··· Material for this task

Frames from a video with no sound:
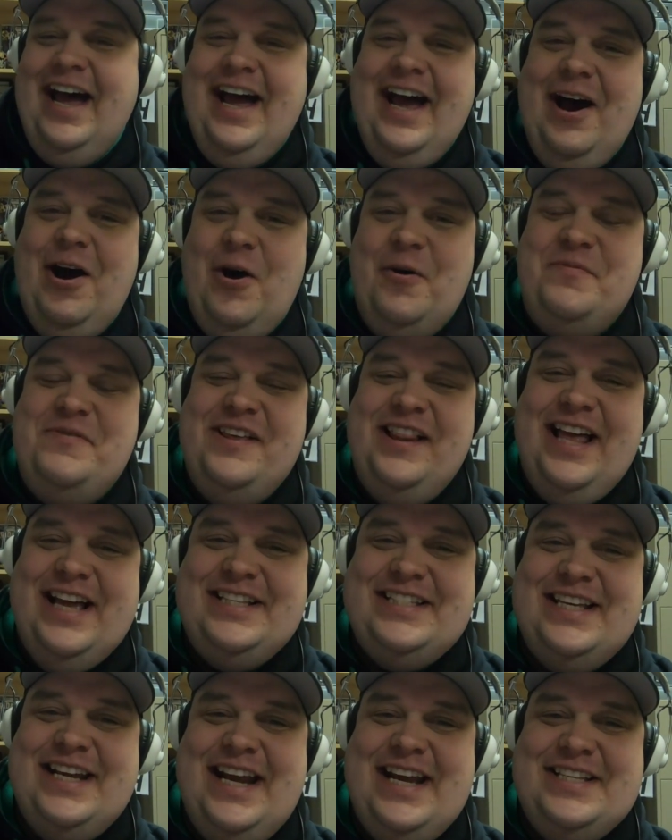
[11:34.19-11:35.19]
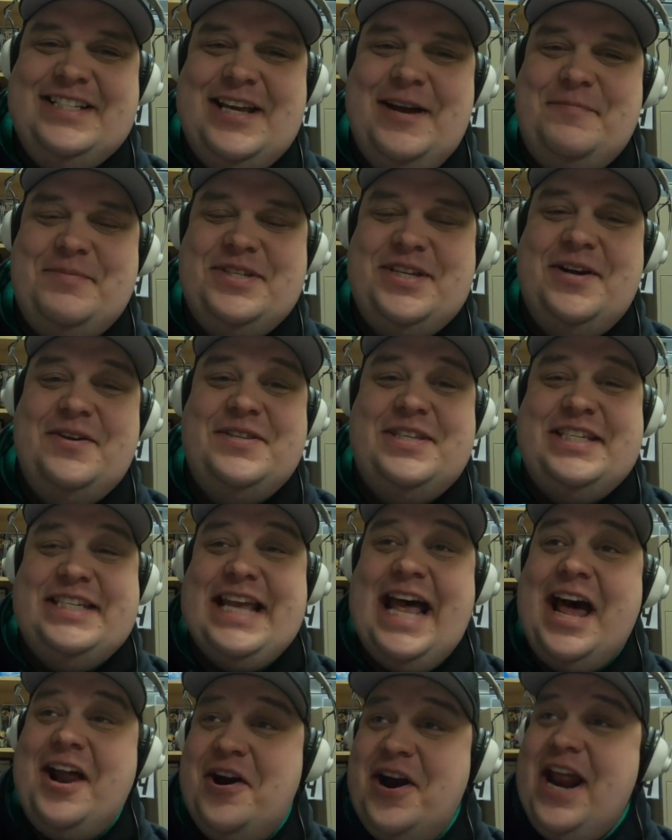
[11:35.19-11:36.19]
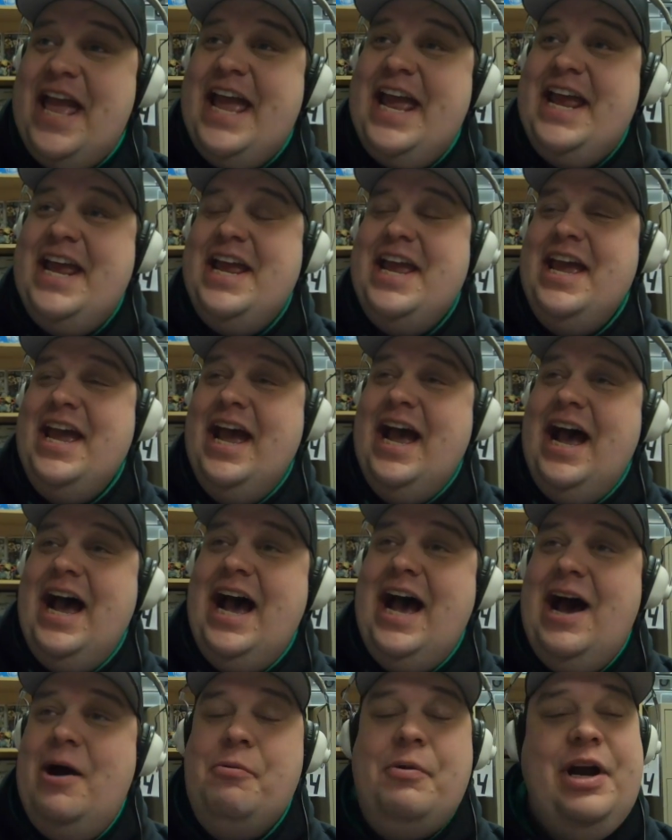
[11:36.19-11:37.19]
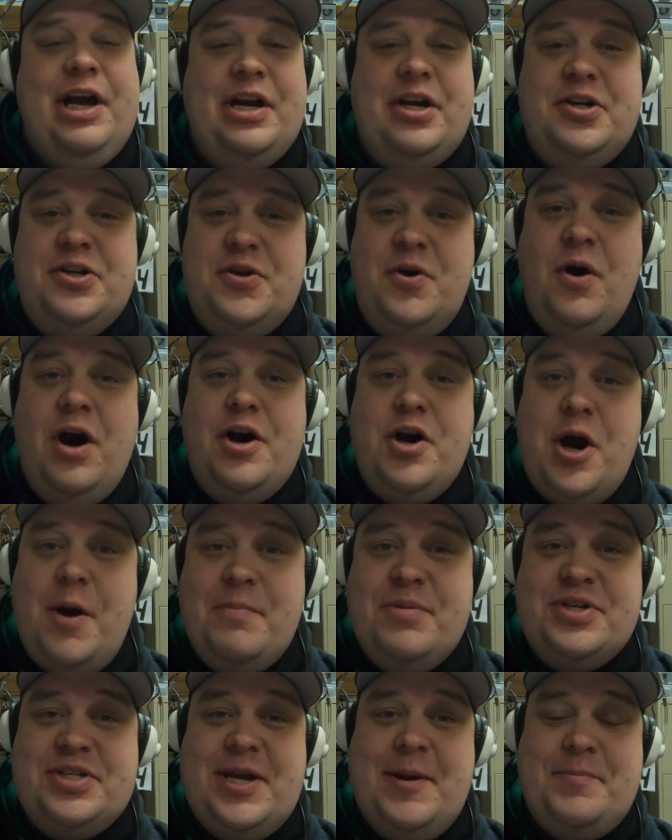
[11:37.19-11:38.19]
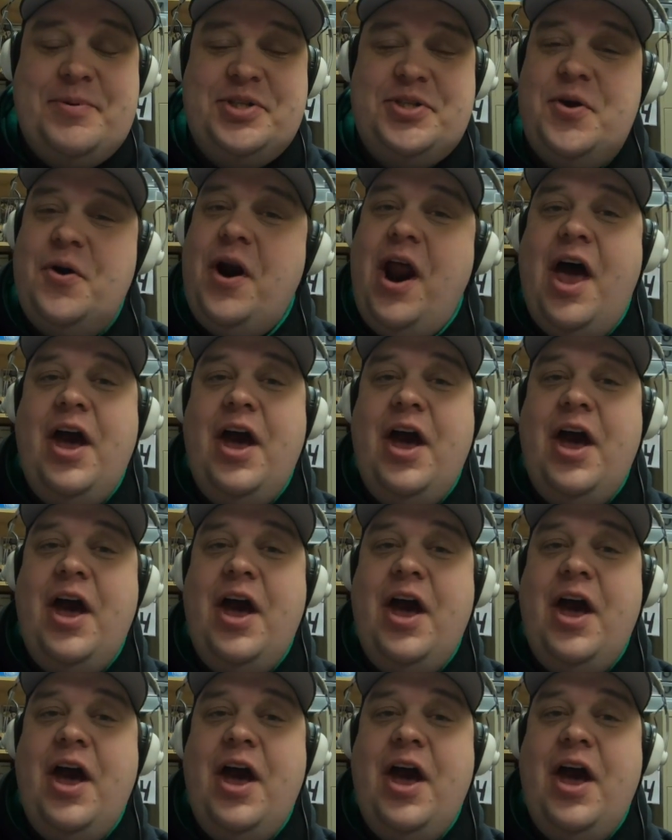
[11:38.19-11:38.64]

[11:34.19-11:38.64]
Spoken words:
hope you like today's episode. Saturday, we're going to do our numbers episode.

······

**Work item:** When you transcribe the entries above, keep every word exact and leave out the pictures.

**Solution to this problem:**
Frames from a video with no sound:
[11:34.19-11:35.19]
[11:35.19-11:36.19]
[11:36.19-11:37.19]
[11:37.19-11:38.19]
[11:38.19-11:38.64]

[11:34.19-11:38.64]
Spoken words:
hope you like today's episode. Saturday, we're going to do our numbers episode.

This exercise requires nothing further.